Recovery is perhaps one of the most important, yet underestimated, elements of effective training. Without a proper recovery routine, your muscles, energy levels and overall health could be at risk of serious injury. While recovery refers to a host of components, fueling your body with the right types of food is core to a successful recovery and even better training.
“We recommend eating a recovery meal within the first 45 minutes after training; your body is the most responsive to absorbing carbohydrates and protein in this time, so make sure you’re eating a balanced meal.” says Paul Lagerwey, Owner of FITstrong gym.

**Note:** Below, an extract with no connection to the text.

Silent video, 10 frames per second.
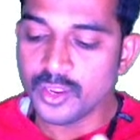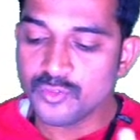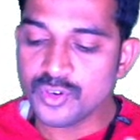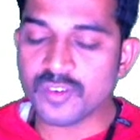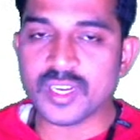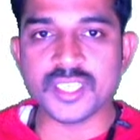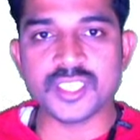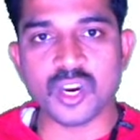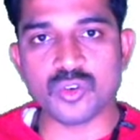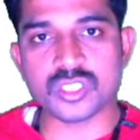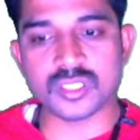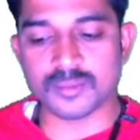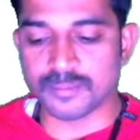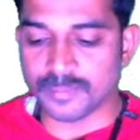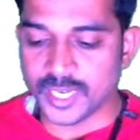If you have any doubts,
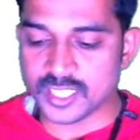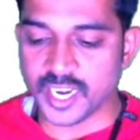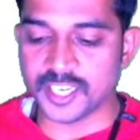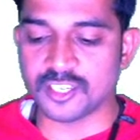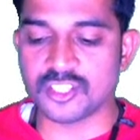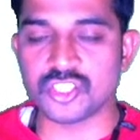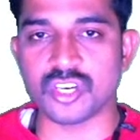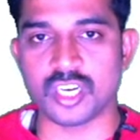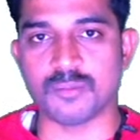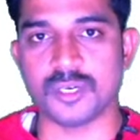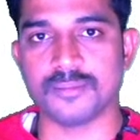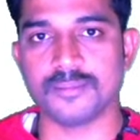please write it in the chat, ma.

Here are the top five foods for the most powerful post-workout recovery:
- Eggs: Not only are eggs a super convenient post-workout snack but they are packed with essential high-quality proteins needed for effective recovery. One egg contains approximately 6 grams of protein and is full of amino acids, vitamins and minerals that work together to help your body function at its optimum
- Chicken or fish: Chicken and tuna are both an excellent source of lean protein. Together with some slow-burning carbs such as sweet potatoes, either of these options will keep you fueled and full for longer.
- Nuts: Nuts are a quick and easy way of getting some essential proteins, carbs and fats into your body straight after your workout. A hand full of nuts will give you the shot of carbs you need to replenish your muscle glycogen quickly and effortlessly.
- Biltong: This is an ideal post-workout snack because it is high in natural proteins and essential minerals. While biltong can be a great source of zinc, iron and magnesium, it can often be laden with sodium so be sure to source good quality biltong.
- Whey protein: By finishing off your workout with a whey-protein drink, you are fueling your body with a fast-absorbing protein and ensuring that your muscles get the right amount of amino acids they need to grow and recover. We recommend combining your whey-protein with Branch Chain Amino Acids (BCAA) for the ultimate post-workout recovery.